Work will begin in the first half on a 9,000 square-kilometer (3,475-mile) block in the Morondava basin and an 11,000 square-kilometer block near Berenty in the south of the island, said Marcelle J. Dane, head of Tullow’s operations in the country. The blocks were previously surveyed by Amoco Corp., which merged with BP Plc in 1998, and Occidental Petroleum Corp. New technologies have enabled companies to reprocess seismic data, raising the possibility of finding oil, he said.
“We have a very good ratio of oil discovery, 74 percent,” Dane said. “As oil has been found in Mozambique and Kenya, and Madagascar used to be attached to these countries, there is a big chance it’s here also.”
Explorers have found no commercially viable deposits of light crude in Madagascar since the search for the fuel began in 1909. Madagascar Oil, based in Houston, Texas, estimates the country has 1.7 billion barrels of heavy crude reserves that it plans to extract with the use of steam. Light crude yields more gasoline than heavier types during refining.
Tullow found oil in Uganda in 2006 and made a discovery in Kenya last year. Gas finds in Tanzania and Mozambique, on Africa’s eastern seaboard, have shown the two countries have enough of the fuel to supply the global market for a decade.
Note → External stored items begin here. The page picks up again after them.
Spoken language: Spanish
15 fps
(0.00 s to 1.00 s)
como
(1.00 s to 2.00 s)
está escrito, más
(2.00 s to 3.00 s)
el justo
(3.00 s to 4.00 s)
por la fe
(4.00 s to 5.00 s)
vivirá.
Madagascar became an island 88 million years ago after splitting from Africa and the Indian subcontinent.
Tullow, based in London, began operating in Madagascar in 2006. Since then, it has spent $30 million surveying the remote area, which in some cases can only be accessed by helicopter.
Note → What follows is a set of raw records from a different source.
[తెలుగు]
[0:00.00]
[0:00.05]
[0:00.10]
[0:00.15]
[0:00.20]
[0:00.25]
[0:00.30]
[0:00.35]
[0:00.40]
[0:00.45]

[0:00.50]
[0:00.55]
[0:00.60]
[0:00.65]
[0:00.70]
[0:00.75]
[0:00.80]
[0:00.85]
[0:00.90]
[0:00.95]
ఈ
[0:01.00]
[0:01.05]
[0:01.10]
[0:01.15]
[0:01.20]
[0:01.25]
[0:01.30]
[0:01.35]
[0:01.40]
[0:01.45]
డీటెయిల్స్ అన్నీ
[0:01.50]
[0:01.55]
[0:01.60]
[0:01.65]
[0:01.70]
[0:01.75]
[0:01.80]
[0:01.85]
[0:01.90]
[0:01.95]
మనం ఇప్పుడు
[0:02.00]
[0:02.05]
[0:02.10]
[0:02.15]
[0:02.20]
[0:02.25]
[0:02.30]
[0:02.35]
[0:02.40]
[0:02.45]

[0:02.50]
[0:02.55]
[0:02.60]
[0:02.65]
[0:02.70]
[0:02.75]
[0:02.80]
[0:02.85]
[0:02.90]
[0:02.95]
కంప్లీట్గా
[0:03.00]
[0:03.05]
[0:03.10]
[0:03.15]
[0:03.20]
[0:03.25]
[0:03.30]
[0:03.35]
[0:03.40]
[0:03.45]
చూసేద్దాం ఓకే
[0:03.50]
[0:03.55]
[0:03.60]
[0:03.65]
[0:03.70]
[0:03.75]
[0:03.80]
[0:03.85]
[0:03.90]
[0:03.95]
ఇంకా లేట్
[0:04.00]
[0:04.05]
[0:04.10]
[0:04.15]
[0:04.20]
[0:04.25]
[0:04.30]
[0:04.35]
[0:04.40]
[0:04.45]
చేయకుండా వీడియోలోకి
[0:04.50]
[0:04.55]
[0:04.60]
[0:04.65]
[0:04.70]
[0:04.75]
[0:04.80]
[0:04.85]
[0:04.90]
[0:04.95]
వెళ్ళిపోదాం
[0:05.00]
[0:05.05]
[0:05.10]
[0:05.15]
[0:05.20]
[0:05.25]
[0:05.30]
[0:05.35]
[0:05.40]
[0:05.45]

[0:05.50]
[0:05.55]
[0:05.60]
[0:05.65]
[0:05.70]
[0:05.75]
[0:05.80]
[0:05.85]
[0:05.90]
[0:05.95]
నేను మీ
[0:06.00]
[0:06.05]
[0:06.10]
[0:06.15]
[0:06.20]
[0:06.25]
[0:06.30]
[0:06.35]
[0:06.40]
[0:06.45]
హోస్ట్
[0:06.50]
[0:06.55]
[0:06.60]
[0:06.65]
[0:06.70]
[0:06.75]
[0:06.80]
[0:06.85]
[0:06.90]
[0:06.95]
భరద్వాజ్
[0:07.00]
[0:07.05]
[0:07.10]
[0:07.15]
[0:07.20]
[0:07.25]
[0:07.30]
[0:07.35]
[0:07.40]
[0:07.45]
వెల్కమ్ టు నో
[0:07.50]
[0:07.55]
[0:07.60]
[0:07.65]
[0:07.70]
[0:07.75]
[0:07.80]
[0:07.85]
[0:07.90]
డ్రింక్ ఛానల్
“We did more seismic surveys than required, because the geologists thought it would be better to have a good overview of the location,” Dane said. “But of course, you can never really tell until you drill.”
At least 17 oil companies currently are active in Madagascar, including Exxon Mobil Corp. and Total SA. The French company and Madagascar Oil surveyed the country’s estimated 2 billion of bitumen reserves in the central Bemolanga area before concluding in 2009 that extracting it would not be economically viable, according to the U.S. Energy Information Administration.
Because of the remoteness of the area and a lack of supporting infrastructure, the company has to import 95 percent of its exploration and production tools. Shipments have been hampered by delays at customs, Dane said.
“We can only work five months a year, because of the rainy season in the country, so we need to make sure our goods are cleared quickly,” said Dane, who heads the Upstream Association of Oil Companies in Madagascar.
Tullow is also in talks with the government about a new requirement to pay 20 percent value added tax.
“We are currently discussing the tax problem with the authorities here,” Dane said. “They want us to pay 20 percent VAT, something we never did before 2006 and not required in other countries where oil exploration is undergoing.”
Shares in Tullow gained 3.4 percent to 1,078 pence by 12:46 p.m. in London, heading for the highest close in two months.